* Exercise goal
Output the data in full. Keep every word exact and exclude the pictures.

Collected data
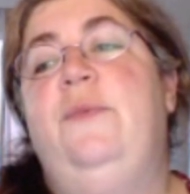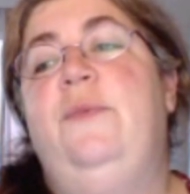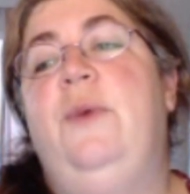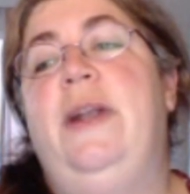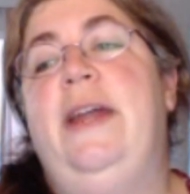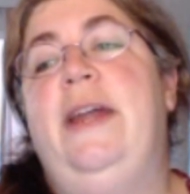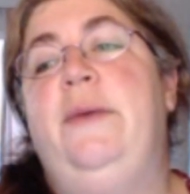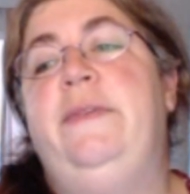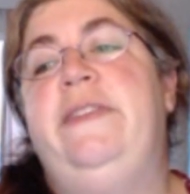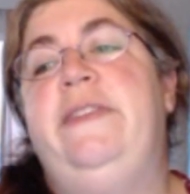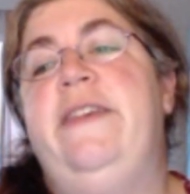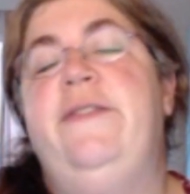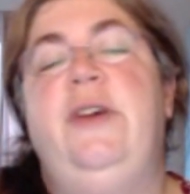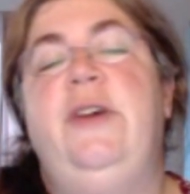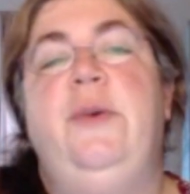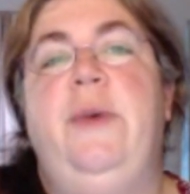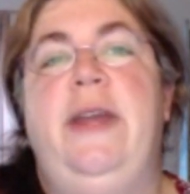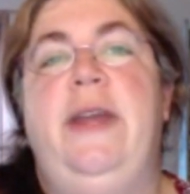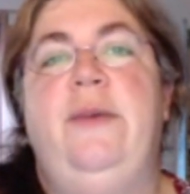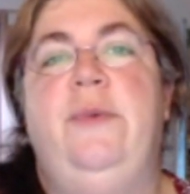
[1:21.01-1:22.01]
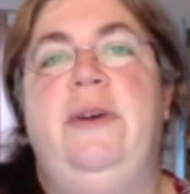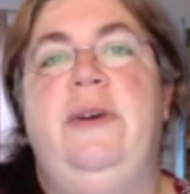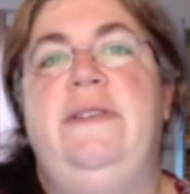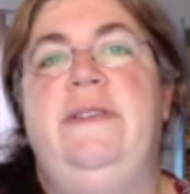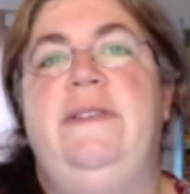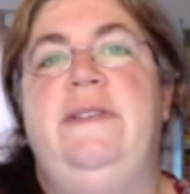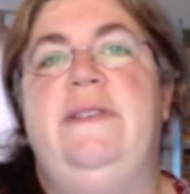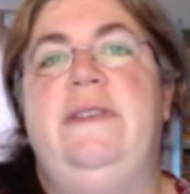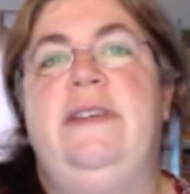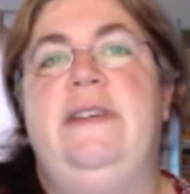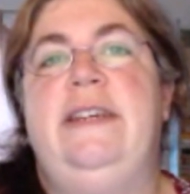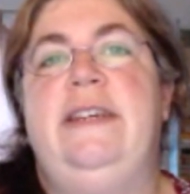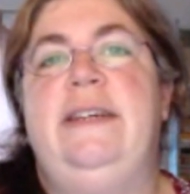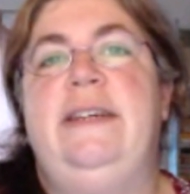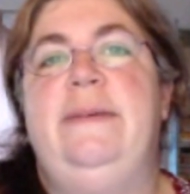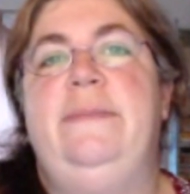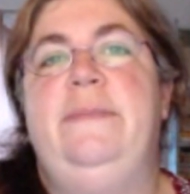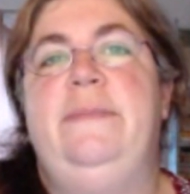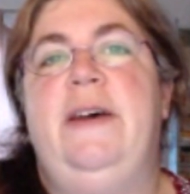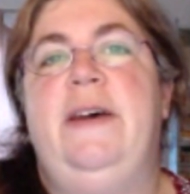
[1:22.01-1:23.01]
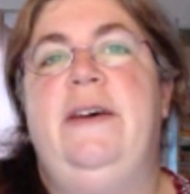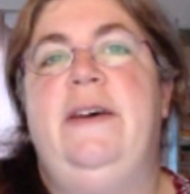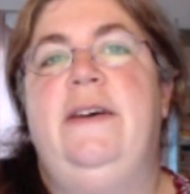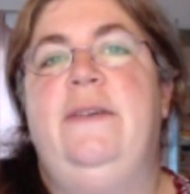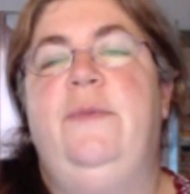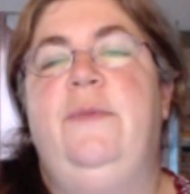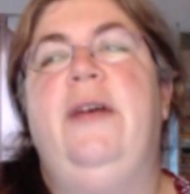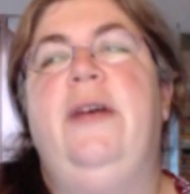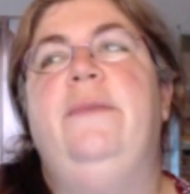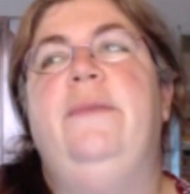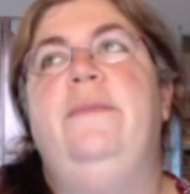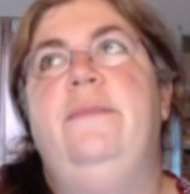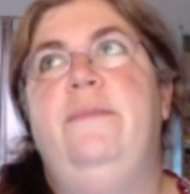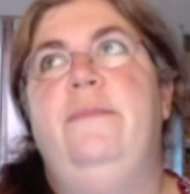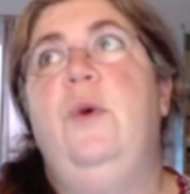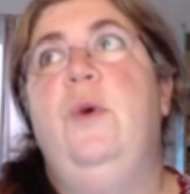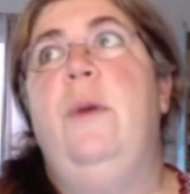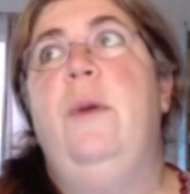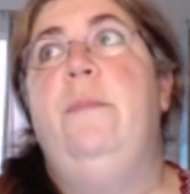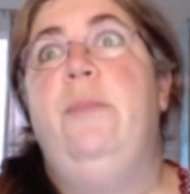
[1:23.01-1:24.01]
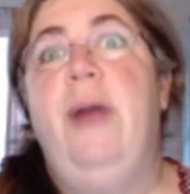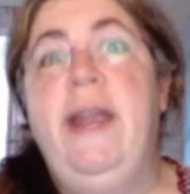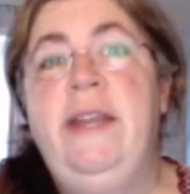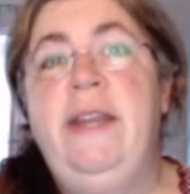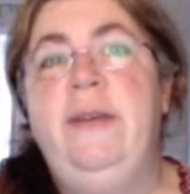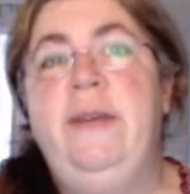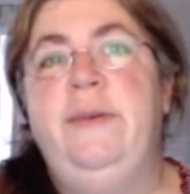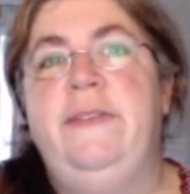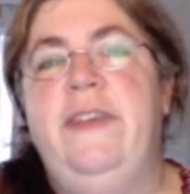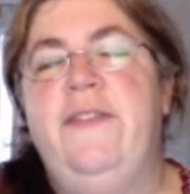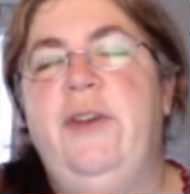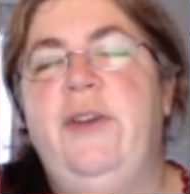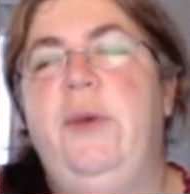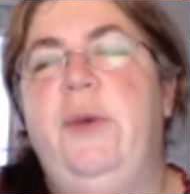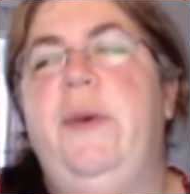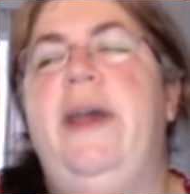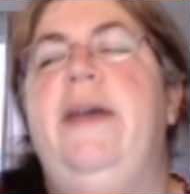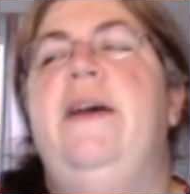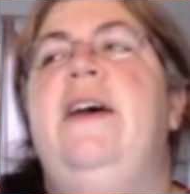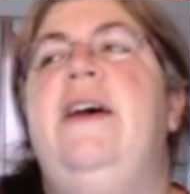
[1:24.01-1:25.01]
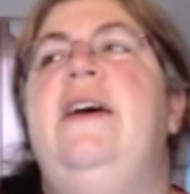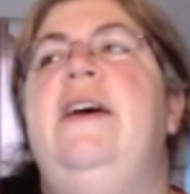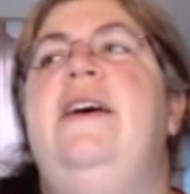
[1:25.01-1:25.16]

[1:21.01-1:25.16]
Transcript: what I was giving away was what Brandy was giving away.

* Final answer
[1:21.01-1:22.01]
[1:22.01-1:23.01]
[1:23.01-1:24.01]
[1:24.01-1:25.01]
[1:25.01-1:25.16]

[1:21.01-1:25.16]
Transcript: what I was giving away was what Brandy was giving away.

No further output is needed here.